Hayatın pek çok sıfatlardan yapılmış bir hakîkat olduğunu düşündüğümüzde o hakîkatteki sıfatlardan bir kısmı, duygular vasıtasıyla inbisat ederek yani yayılıp genişleyerek ve inkişaf ederler. Burada Üstad Hazretleri hayatın hem maddî hem de mânevî cihetimizde tecellileri olduğunu ve mânevî cephemizde kalb, ruh, sır… gibi vicdana derc edildiğini ve hayatın tecellisi ile o hayatta temerküz eden bir kısmın duygular olarak insanda ma’kes bulduğunu, geliştiğini ve açıldığını görüyoruz. Yanî hayatın hakîkatlerinden bazı sıfatların insanın duygularında temerküz ettiğini ve bir gül goncası olarak o duyguların îmân ve İslâmiyet suyu ve ışığı ile inbisât ettiğini ve neşv-ü nema bulduğunu anlıyoruz.
Bu duyguların büyük çoğunluğunun ise, hissiyât sûretinde kendilerini gösterdiğini ve hayattan kaynama ve buharlaşma sûretinde kendilerini bildirdiklerini anlıyoruz.

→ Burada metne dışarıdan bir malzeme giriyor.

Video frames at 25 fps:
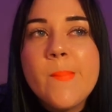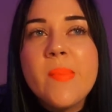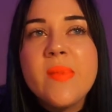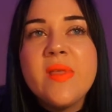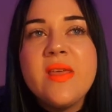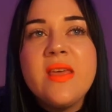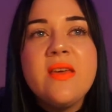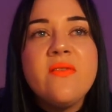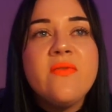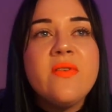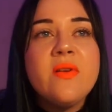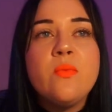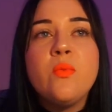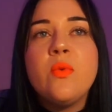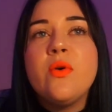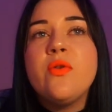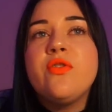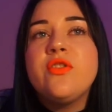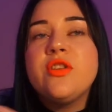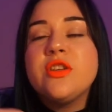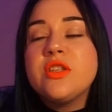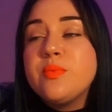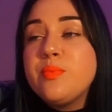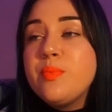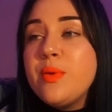Even
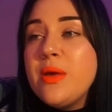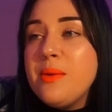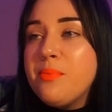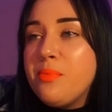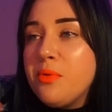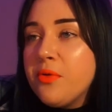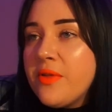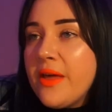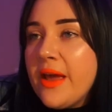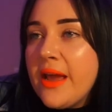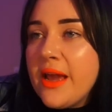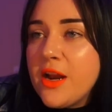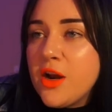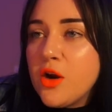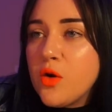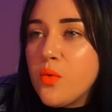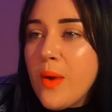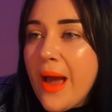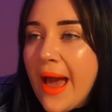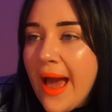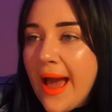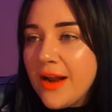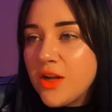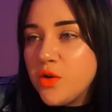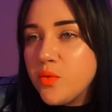with just people they
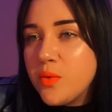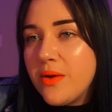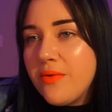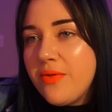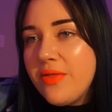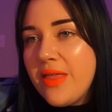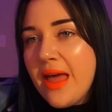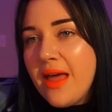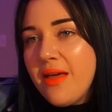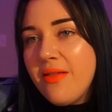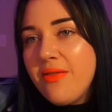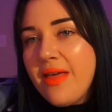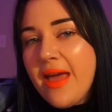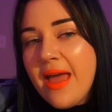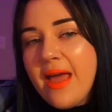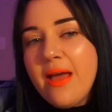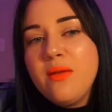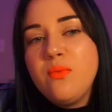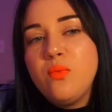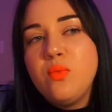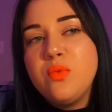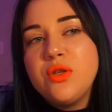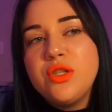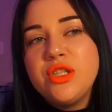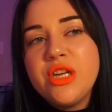interact with,
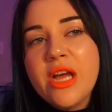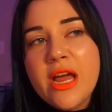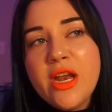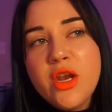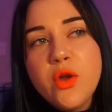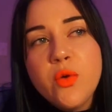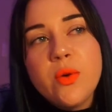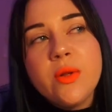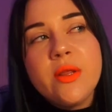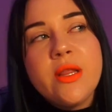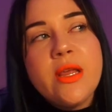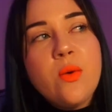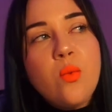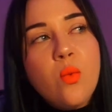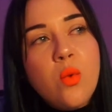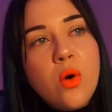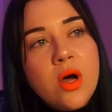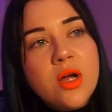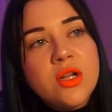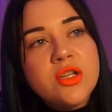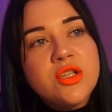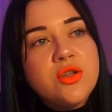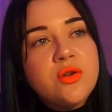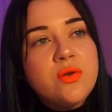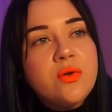they genuinely
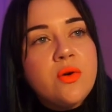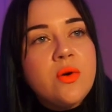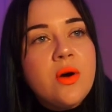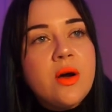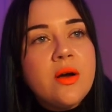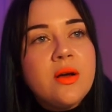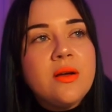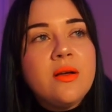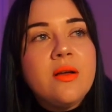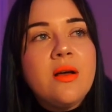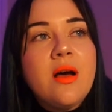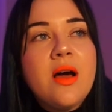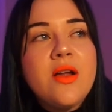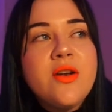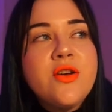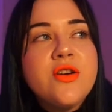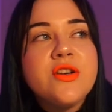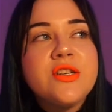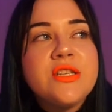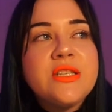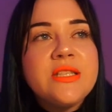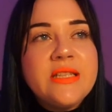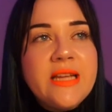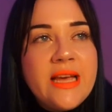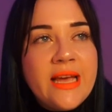want to
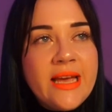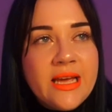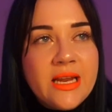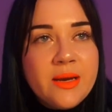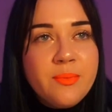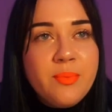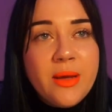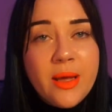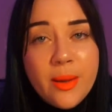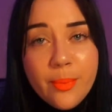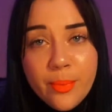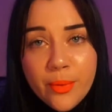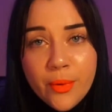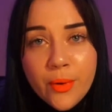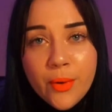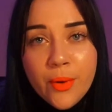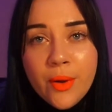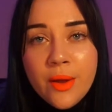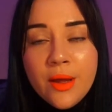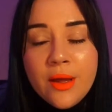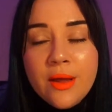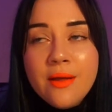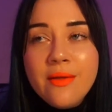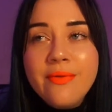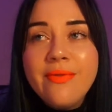understand
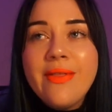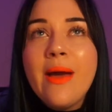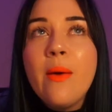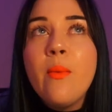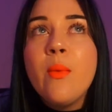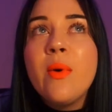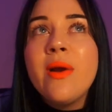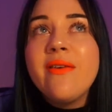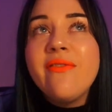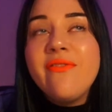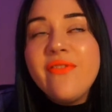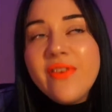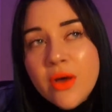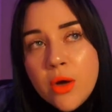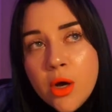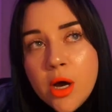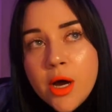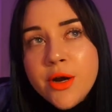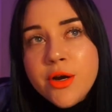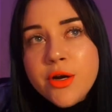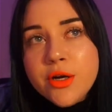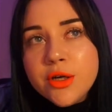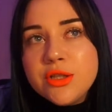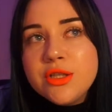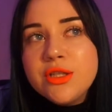people. They want to feel
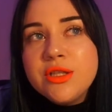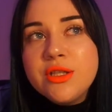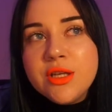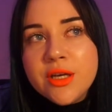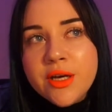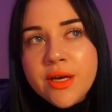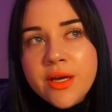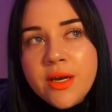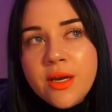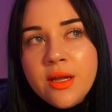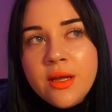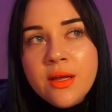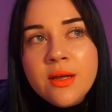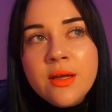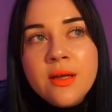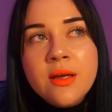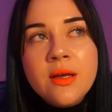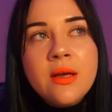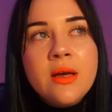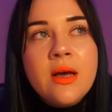understood.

Allah insanları en mükemmel şekilde yaratmış ve maddî, mânevî cihazatlarla donatmış ve bu fabrika-i kudretin işlemesi ve mükemmele ulaşmasının bir veçhesini biz kulların irâdesine bırakmıştır. Allah irâde, zihin, his ve latîfe-i rabbaniye olarak çeşitli duyguları rûhumuza ve vicdanımıza dercetmiştir. İrâde ibâdetullahta, zihin marifetullahta, his muhabbetullahta ve latîfe müşahetullahta istimâl edilip gayat’ul gayata sevk edilmesi gerekir.

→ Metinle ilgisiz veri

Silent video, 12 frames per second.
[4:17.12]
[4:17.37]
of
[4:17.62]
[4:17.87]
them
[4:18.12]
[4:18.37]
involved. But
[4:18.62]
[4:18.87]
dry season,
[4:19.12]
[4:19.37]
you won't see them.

Burada hislerin kullanılacağı yerin muhabbetullah olduğunu görüyoruz. Ve böylece üstadımızın şu sıralamasının da duygularımızın ve hislerimizin gâyesine hizmet ettiğini anlıyorunz.
* Hilkatin en yüksek gayesi ve fıtratın en yüce neticesi, îmân-ı billâhtır.

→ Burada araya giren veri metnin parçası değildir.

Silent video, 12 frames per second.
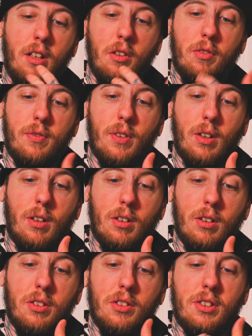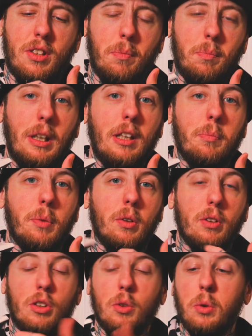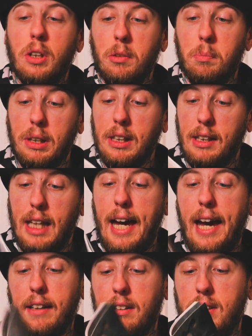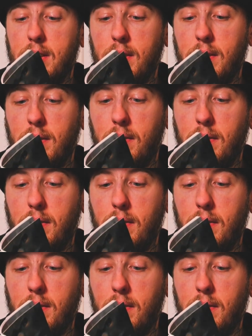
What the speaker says: for some people, you could be that,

*Ve insaniyetin en âli mertebesi ve beşeriyetin en büyük makamı, îmân-ı billâh içindeki marifetullahtır. 
*Cin ve insin en parlak saadeti ve en tatlı nimeti, o marifetullah içindeki muhabbetullahtır.
*Ve ruh-u beşer için en hâlis sürur ve kalb-i insan için en sâfi sevinç, o muhabbetullah içindeki lezzet-i ruhaniyedir.( Yirminci Mektup)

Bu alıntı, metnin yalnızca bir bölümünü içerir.